Lululemon murder
- Date: March 11, 2011
- Location: 4856 Bethesda Ave, Bethesda, Maryland, U.S.;
- Cause: Multiple injuries
- Participants: Brittany Norwood
- Outcome: Convicted of first-degree murder
- Deaths: Jayna Troxel Murray

= Lululemon murder =

2011 murder in Bethesda, Maryland, US

The Lululemon murder occurred on March 11, 2011, at a Lululemon store located in the Washington, D.C. suburb of Bethesda, Maryland, when store employee Brittany Norwood murdered her coworker Jayna Troxel Murray. The case received widespread media coverage and was commonly referred to as the "Lululemon murder." In January 2012, Norwood was sentenced to life imprisonment without the possibility of parole.

== Murder ==
On the morning of March 12, 2011, a manager in the store where Murray worked arrived to find the door unlocked, merchandise strewn across the floor, and mannequins in disarray. She heard someone moaning near the back of the store. Frightened, she asked a man outside to help her search the store. He found Jayna Murray lying dead in a back hallway, face down in a pool of blood, with a ligature around her neck. Brittany Norwood was found in the bathroom, apparently semi-conscious, with zipties binding her wrists and ankles and blood on her face. Bloody footprints were tracked through the store. The manager then called 9-1-1.
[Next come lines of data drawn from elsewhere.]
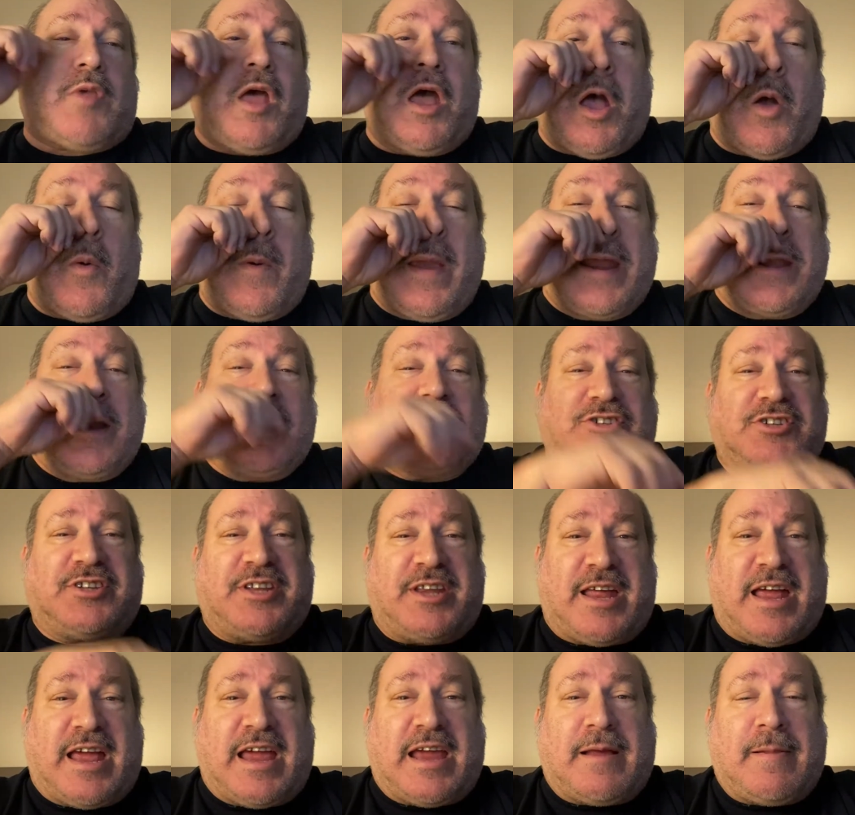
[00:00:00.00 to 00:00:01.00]
Uh, we had an issue
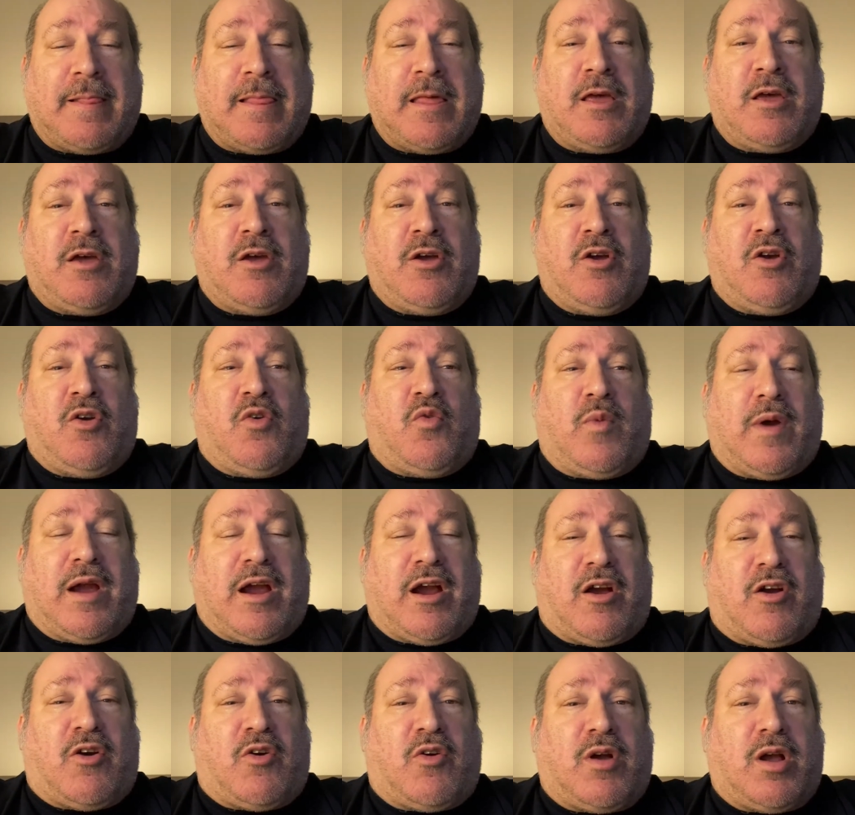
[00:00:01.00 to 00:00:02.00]
today
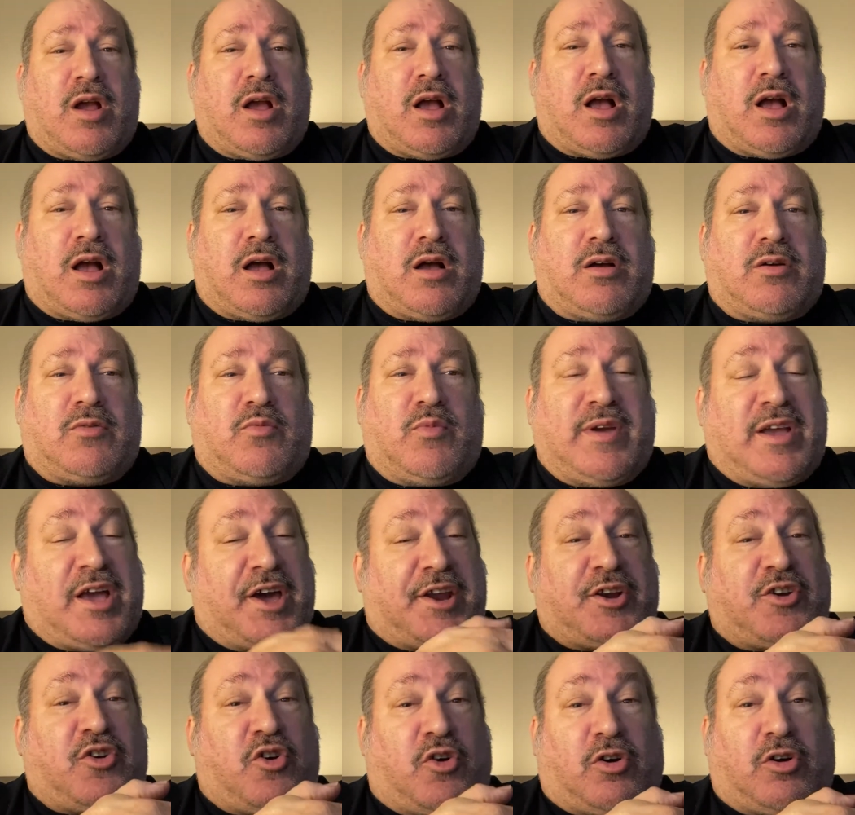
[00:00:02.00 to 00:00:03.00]
where uh, we
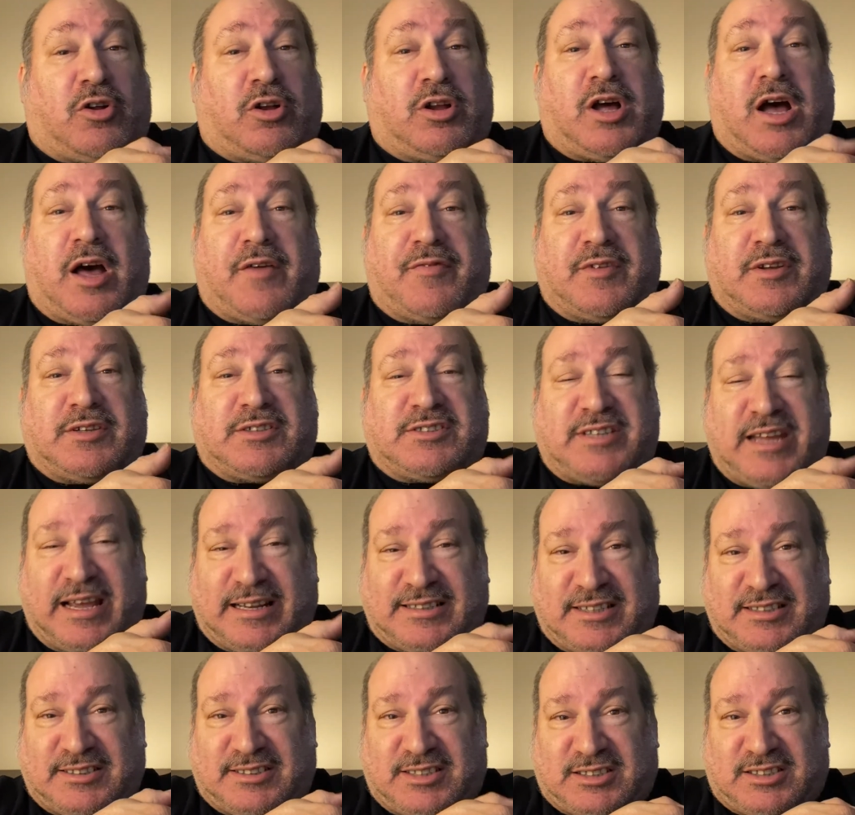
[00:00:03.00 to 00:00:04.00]
got a call on this
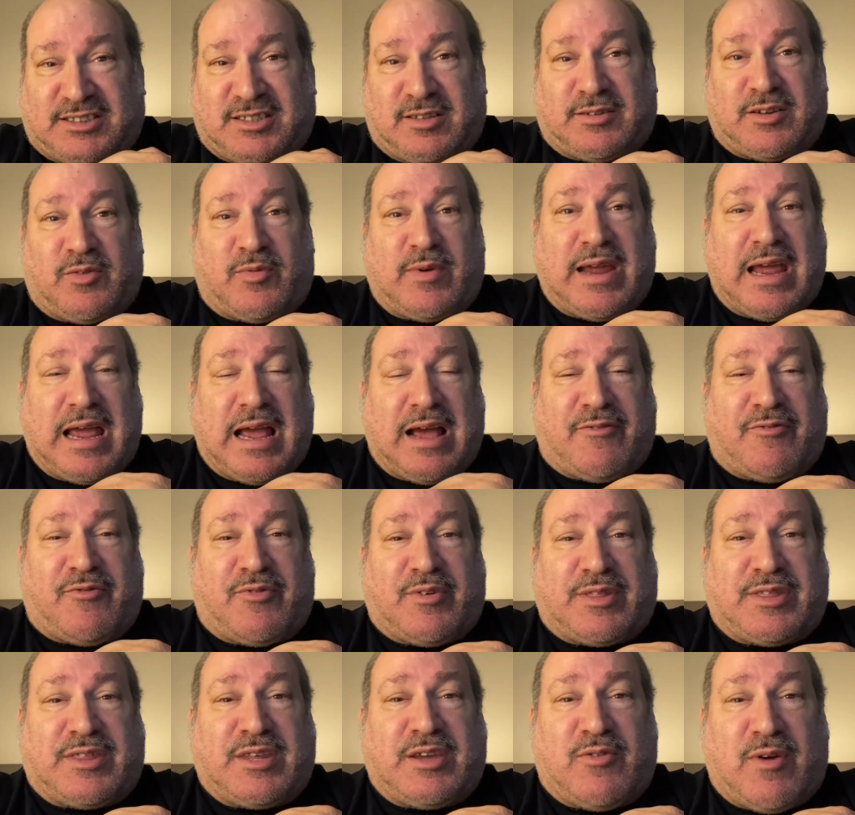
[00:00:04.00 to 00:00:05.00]
texting system that we have
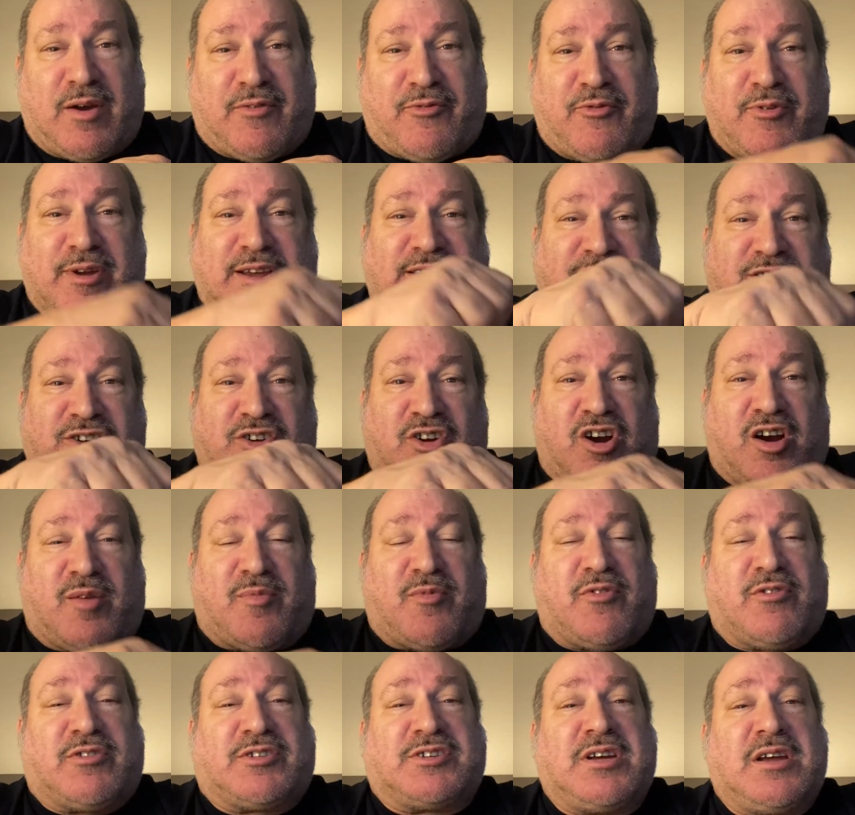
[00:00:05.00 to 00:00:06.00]
with the referees and the
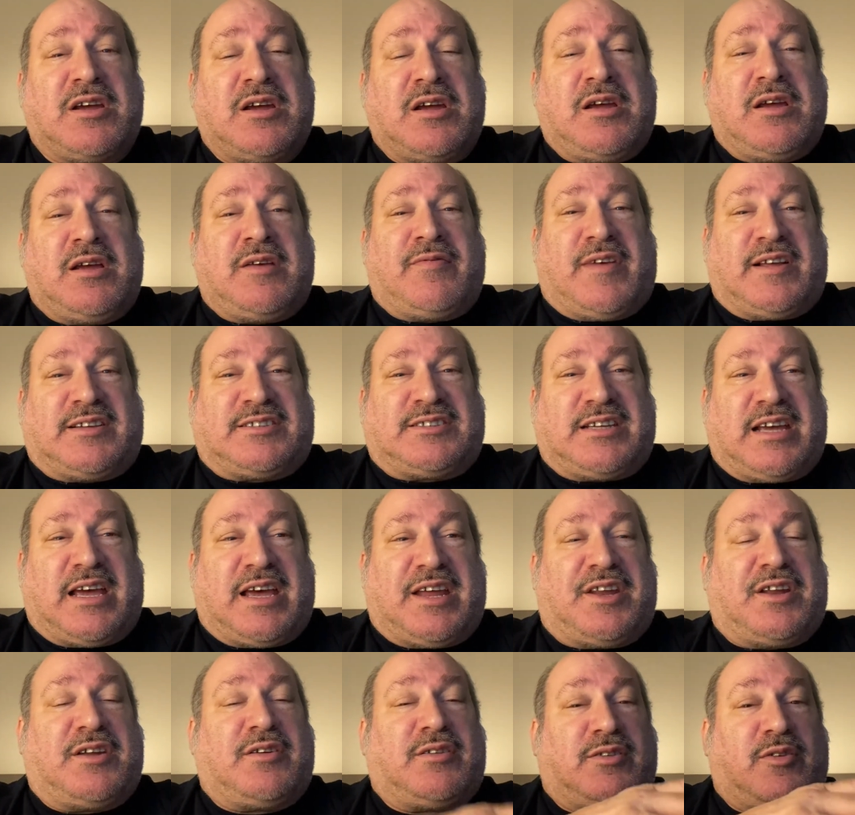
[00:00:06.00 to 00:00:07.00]
armorers that
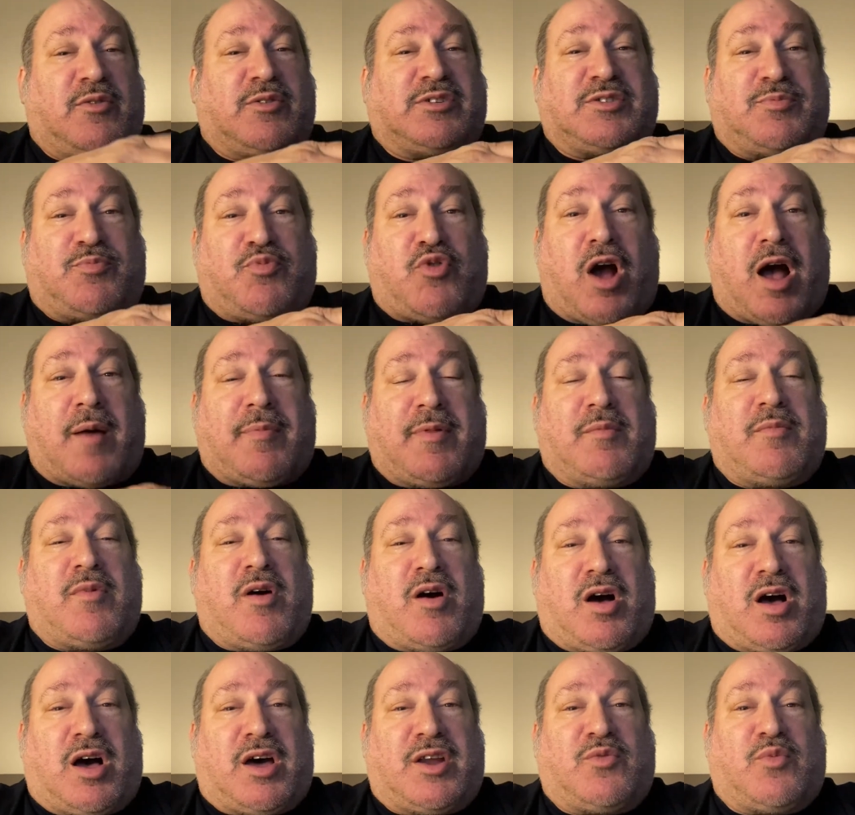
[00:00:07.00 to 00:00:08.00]
said there was a problem
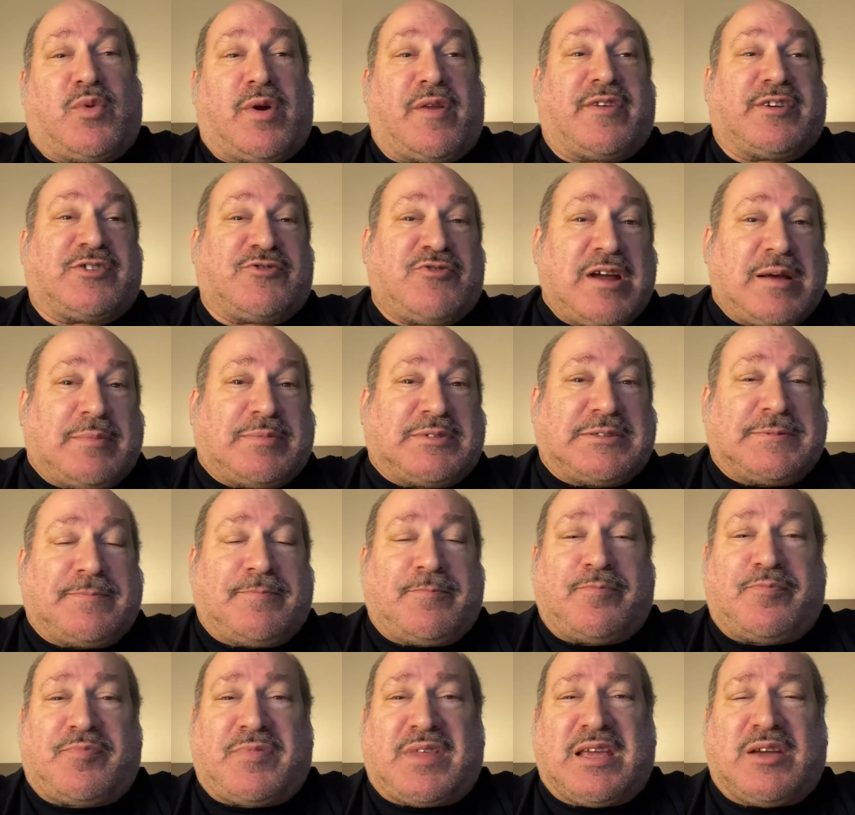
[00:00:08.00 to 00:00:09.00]
on one of the strips.
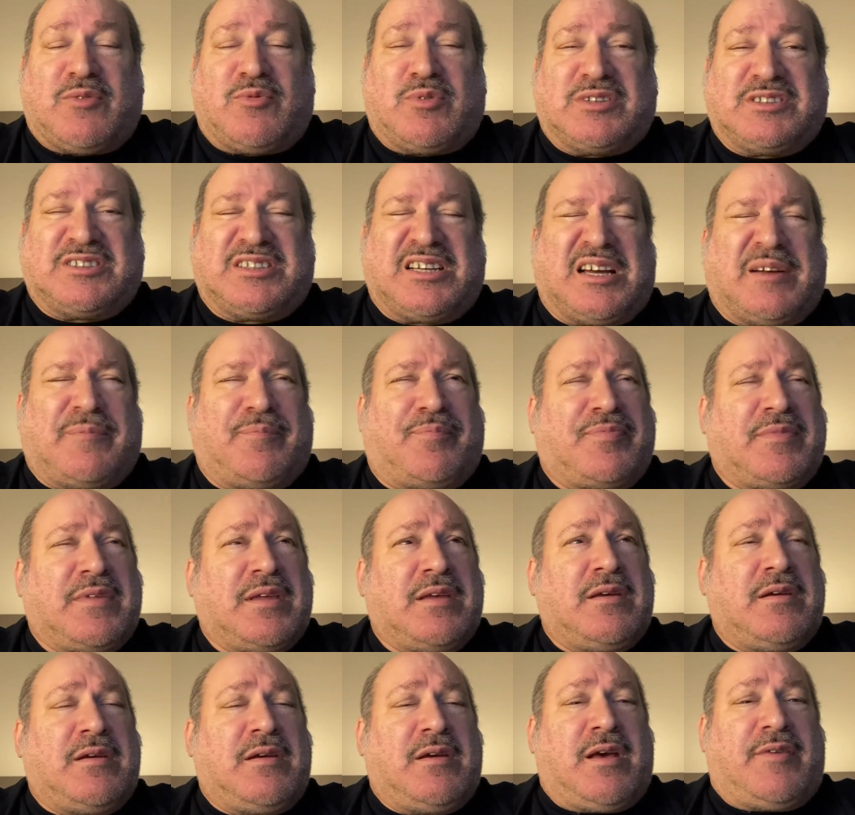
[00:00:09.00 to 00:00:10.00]
It was, um,
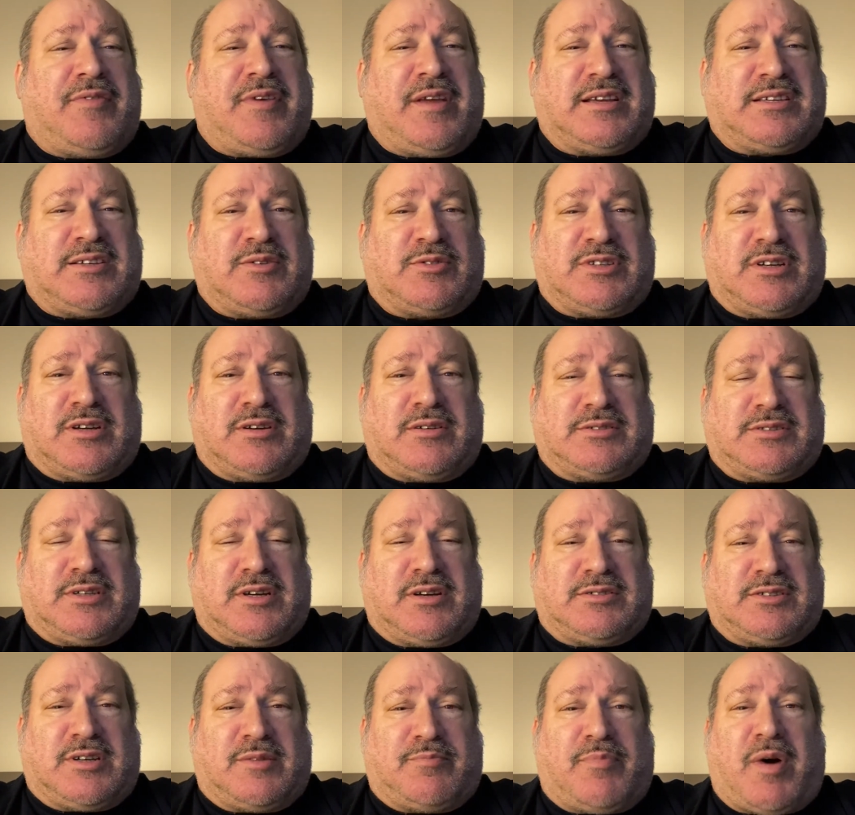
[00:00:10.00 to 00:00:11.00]
I think it was a, it was a,
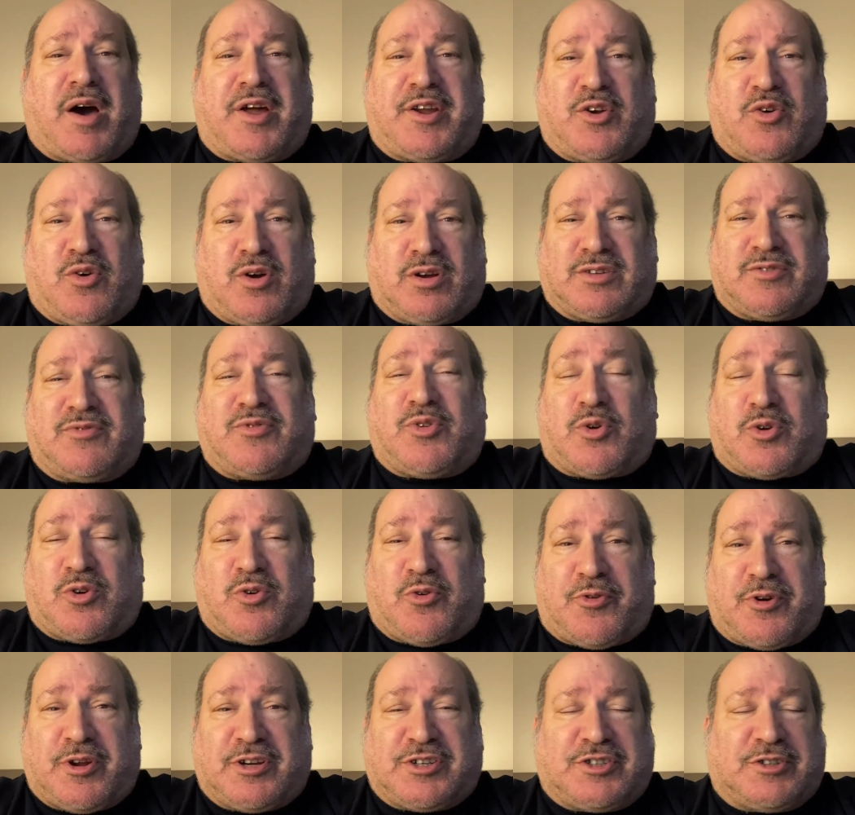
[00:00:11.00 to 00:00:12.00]
it was a body, it was a floor
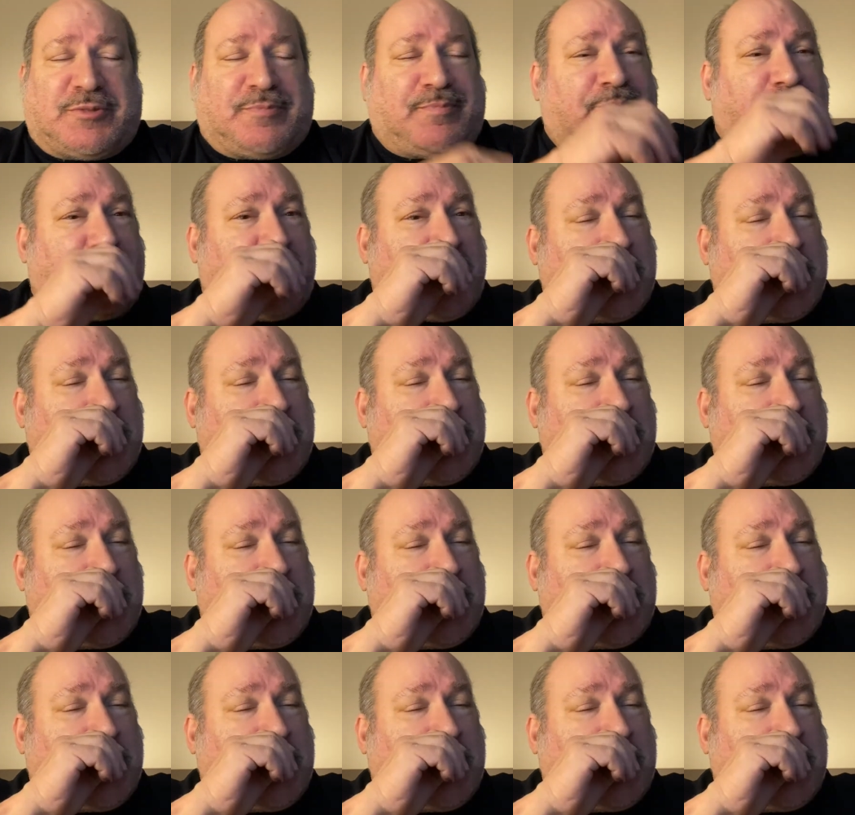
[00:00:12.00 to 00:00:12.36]
cord issue.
Norwood told police that after she and Murray closed the store the previous evening, she realized she had forgotten her wallet and called Murray to let her back into the store. Alarm records showed that the door was unlocked at 10:05 pm. Then, according to Norwood, two men wearing dark clothing and ski masks entered, attacked them, and sexually assaulted them. While police initially treated Norwood as a victim, it soon became clear that the evidence did not support her account. Murray had been savagely attacked, sustaining at least 331 wounds from at least five different weapons, including a knife and a hammer, which may have come from a toolbox in the store. Norwood's injuries were relatively minor, and appeared consistent with self-inflicted wounds. A forensic expert at the trial testified that the blood on her face, from a cut on her forehead, had dripped straight down, suggesting that she was upright most of the night, not lying on the bathroom floor where she was found. The bloody footprints in the store came from two pairs of shoes—a pair of men's size 14 Reebok sneakers, which were found inside the store, and Norwood's own shoes. It was discovered that the tracks ended before either exit from the store. Additionally, investigators found no evidence that either woman was sexually assaulted, although Norwood had cut a hole in Murray's pants to make it appear that she had been.

During the investigation, it came to light that an employee and a manager at the Apple Store next door heard an altercation through the wall the previous evening; surveillance footage from inside the Apple Store shows them standing next to the shared wall, then walking away, while a security guard sits nearby listening to music on an iPod. The employee testified at Norwood's trial that she heard women arguing, one saying "Talk to me. Don't do this. Talk to me. What's going on?", followed by screams, sounds of something or someone being hit or dragged, and a weak voice saying "God help me...please help me." The manager testified that he thought the noise was "just drama."

Police also found blood in Murray's car, which was identified at the trial as a mix of Norwood's blood and Murray's. Norwood admitted to moving her car, which was found at a farmer's market three blocks away. She claimed the men ordered her to, and told her that if she didn't come back in 10 minutes, they would kill her. She also said that she saw a police officer while she was moving the vehicle, but did not speak to him.

Norwood was arrested a week after the slaying, and charged with first-degree murder. Statements by police officials and testimony during the trial indicated that on the evening of the murder, Murray and Norwood checked each others' bags for unpaid merchandise, a routine security procedure at Lululemon and other retail stores. Murray found a pair of pants in Norwood's bag, and called the manager after she left the store. The manager said she would deal with it in the morning. A few minutes later, Norwood called Murray to say she'd forgotten something, and asked Murray to return to the store and let her in. When Murray arrived, Norwood attacked her, moved her car, then staged the scene to look like a robbery. Norwood put on a pair of men's shoes to track blood across the floor; tossing mops, broom, and chairs around the store; cut herself; and bound her own wrists and ankles with zipties.

On January 27, 2012, Norwood was sentenced to life in prison for first degree murder. She is now at the Maryland Correctional Institution for Women.

==In the media==
The murder was covered in a number of true crime podcasts, including Morbid and Generation Why. It was also the subject of a 2012 episode of Snapped, a 2014 episode of Redrum, a 2022 episode of Casefile, a 2023 episode of Autopsy, a 2023 episode of Forensic Files II, and a 2023 episode of Murder in the 21st.

In 2013, The Washington Post police reporter Dan Morse published the book, The Yoga Store Murder: The Shocking True Account of the Lululemon Athletica Killing.